Summary ( in my case)

Port 9 > internet port > by this port IPsec VPN are connected with AWS.

Port 15 > LAN > 

Port 4 > recently connected with AWS direct-connected / MPLS 

 

issue was - traffic was not going out from Port 15 ( LAN) > to Port 4 ( MPLS/Direct connect) > towards AWS.

 

2 simple firewall policies were created > Port 15 to Port 4 ( allow all traffic) and reverse.

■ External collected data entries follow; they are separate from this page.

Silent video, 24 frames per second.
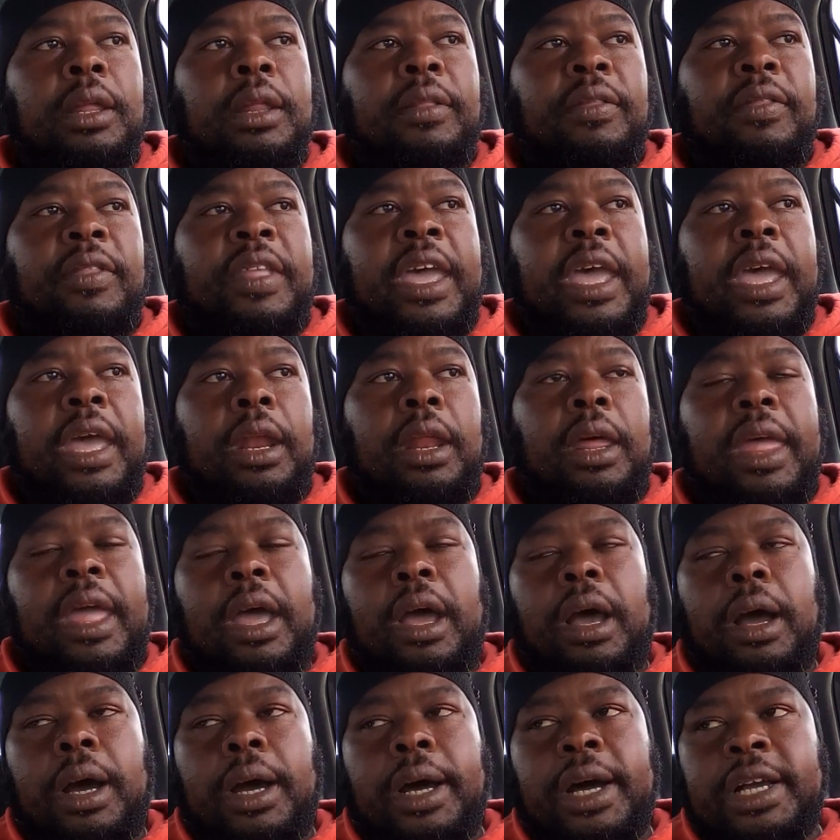that
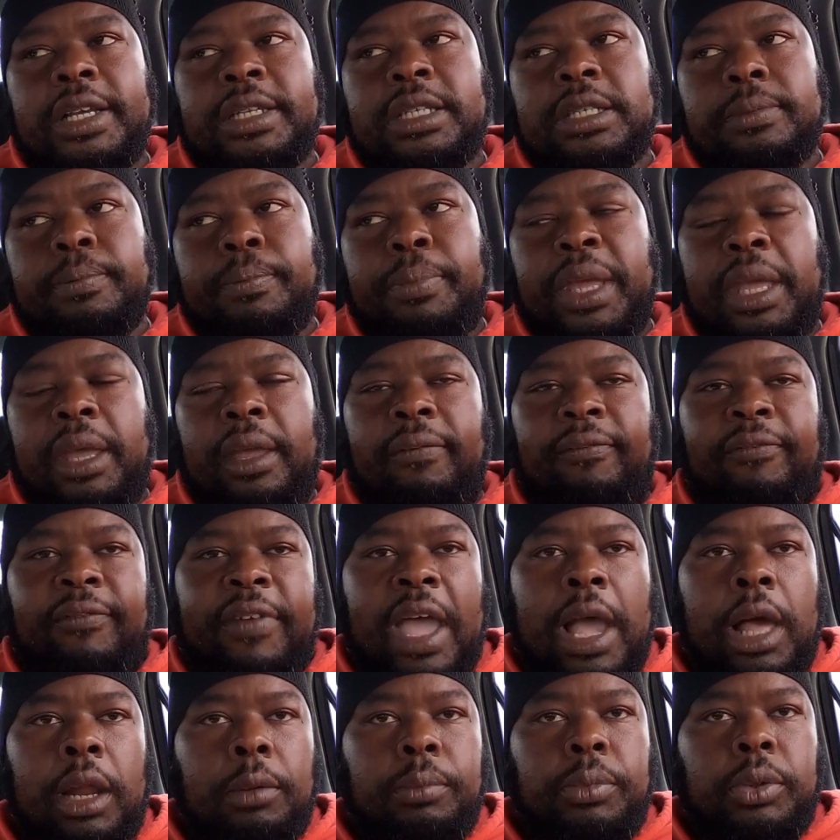us being
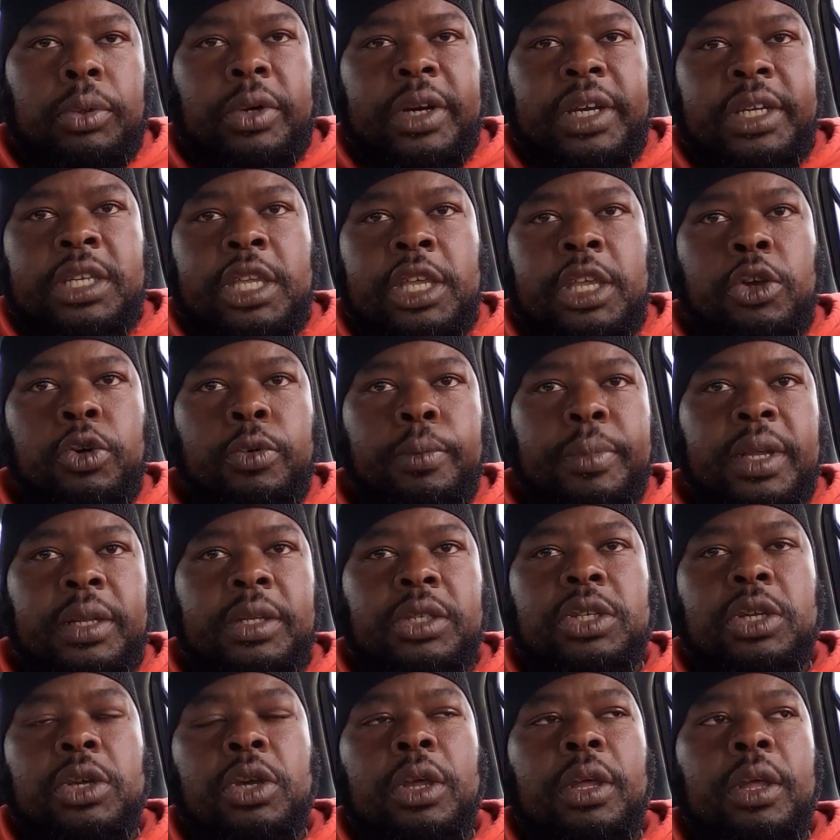fallible as
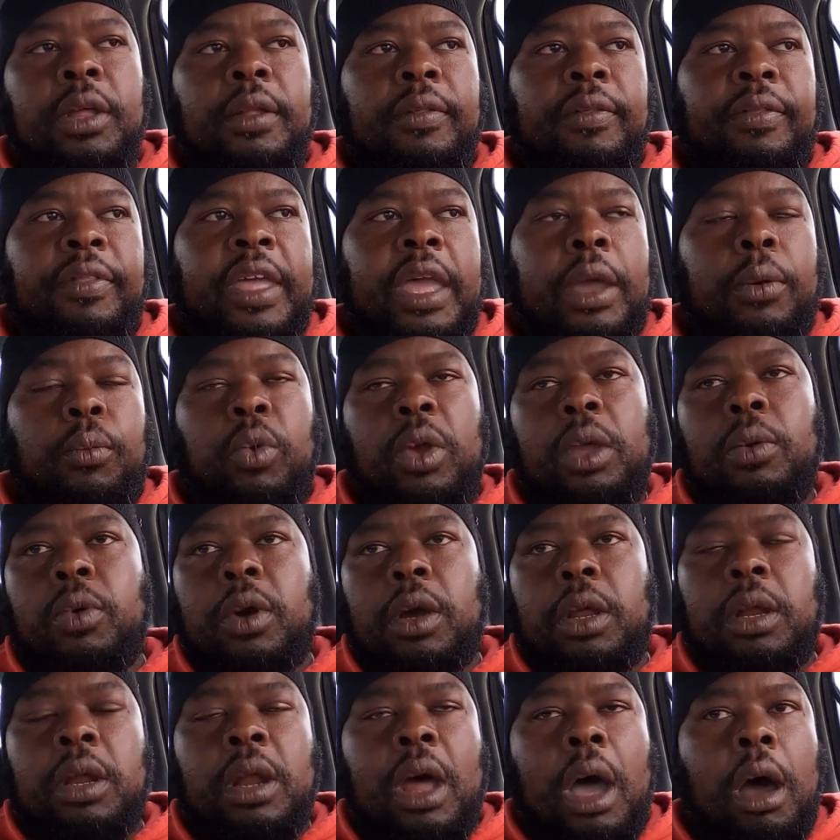humans, that we
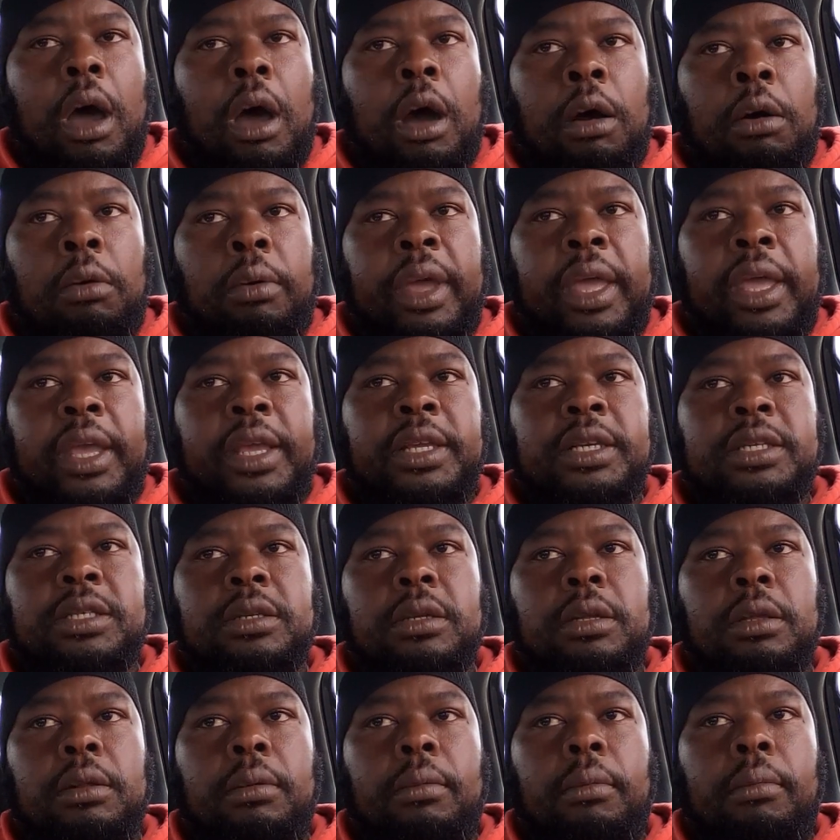wouldn't always
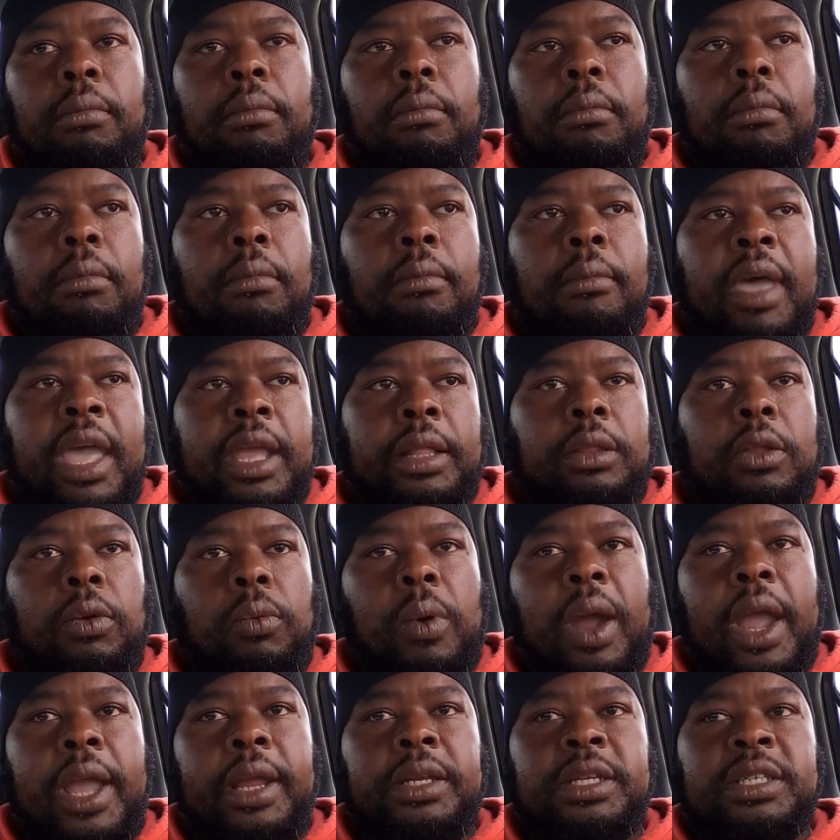make the
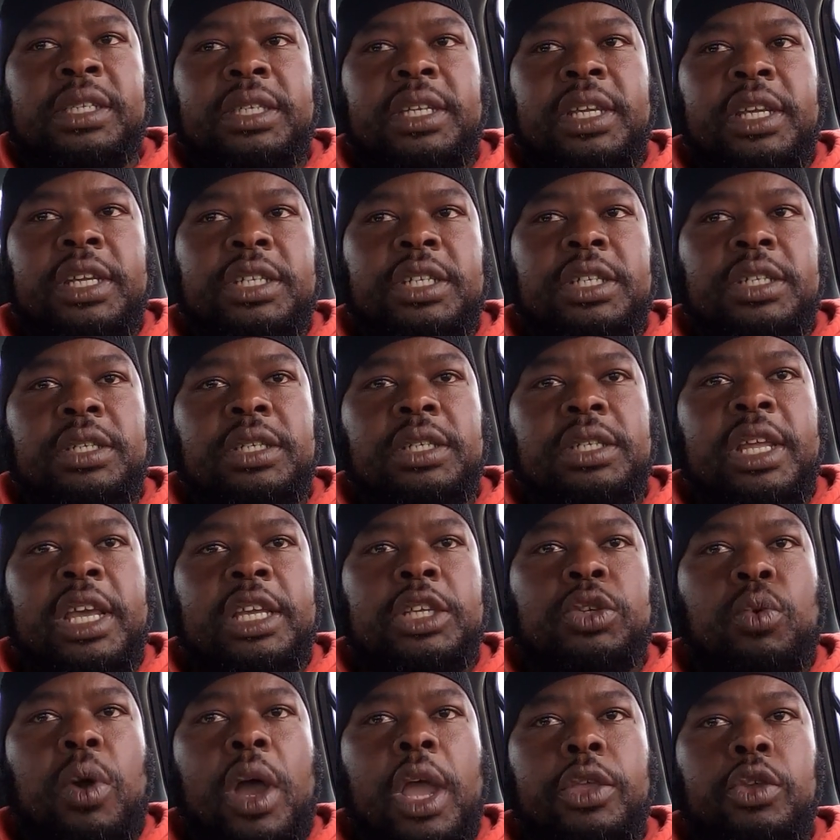right decisions.
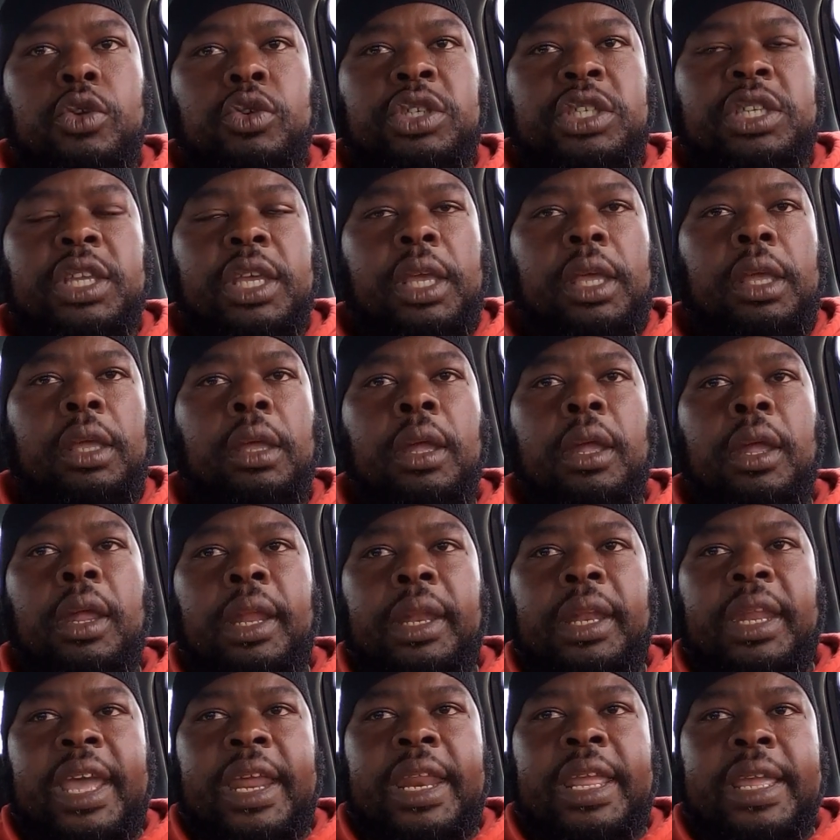That's why you see
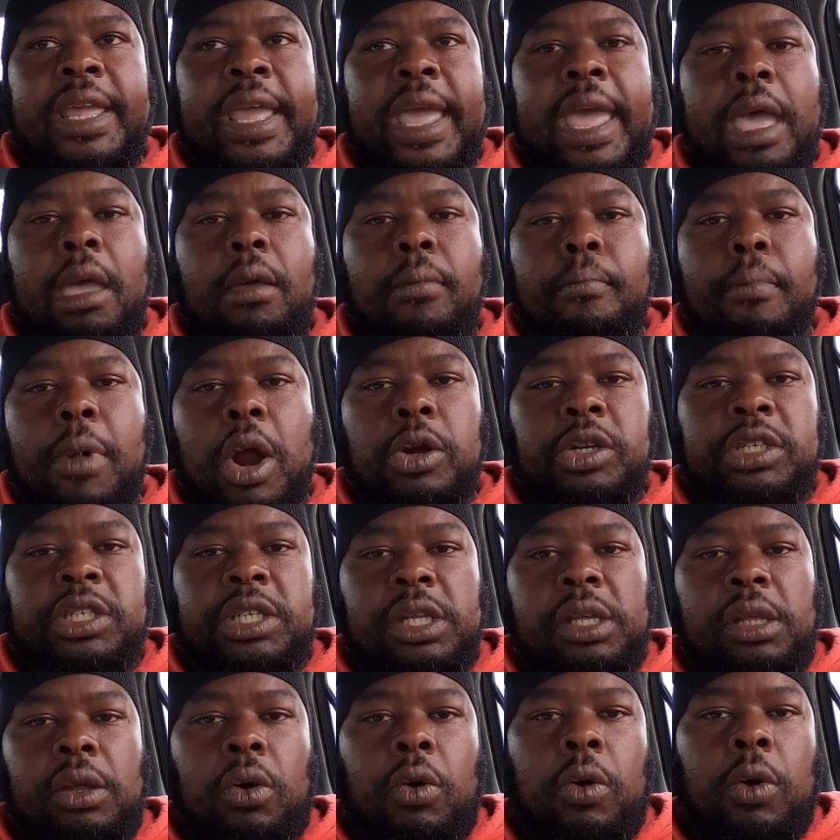that he had
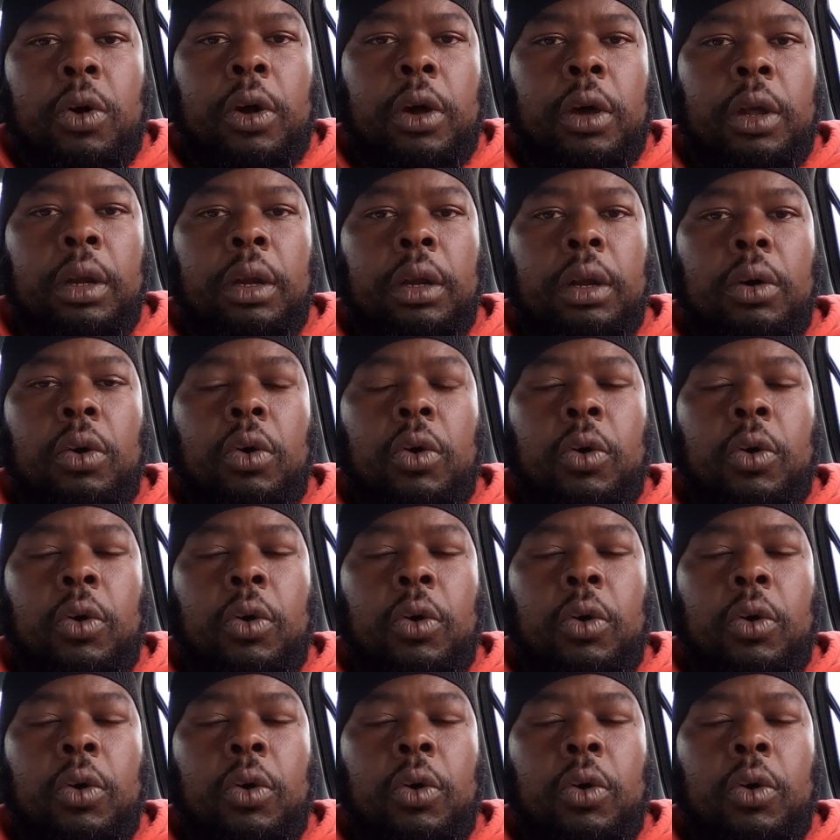mercy on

configured static route as i given in my first query.  but traffic was not reaching by port 15 interface.

 

Traffic was reaching to AWS only through port 4 interface. because it is directly connected and route is being advertised in AWS by ISP.

 

after being diagnosed, as you pointed. route is not being advertised into AWS. this is the reason networking is not working.

 

As i am not using BGP in fortigate firewall and without this, I m trying to establish the networking through firewall policy. 

 

AWS side has no route in their table. because firewall policy , i believe not able to advertise route.

 

As has been advised, BGP need to configure on on-site firewall or ISP needs to advertise route on behalf of us.

 

issue didn't resolve yet but found the cause. thanks 

 

ede_pfau
SuperUser
SuperUser
March 12, 2026

I agree to Toshi's remarks. The FGT is a router first, then a firewall. In your case, routing is not set up properly on the AWS side (how should "AWS" guess that there is now a second path to you?).

 

Your static routes are...mostly correct. For any subnet on a port (physical or VLAN), the FGT will create a route automatically. So the route "10.18.152.0 GW 10.18.152.1" is not needed at all, as the FGT is in this same subnet and doesn't route at all for traffic to 10.18.152.1.

 

Anyway, without an additional route on the AWS side this will not work. You could set up weights for each path to denominate which one is preferable (-> BGP).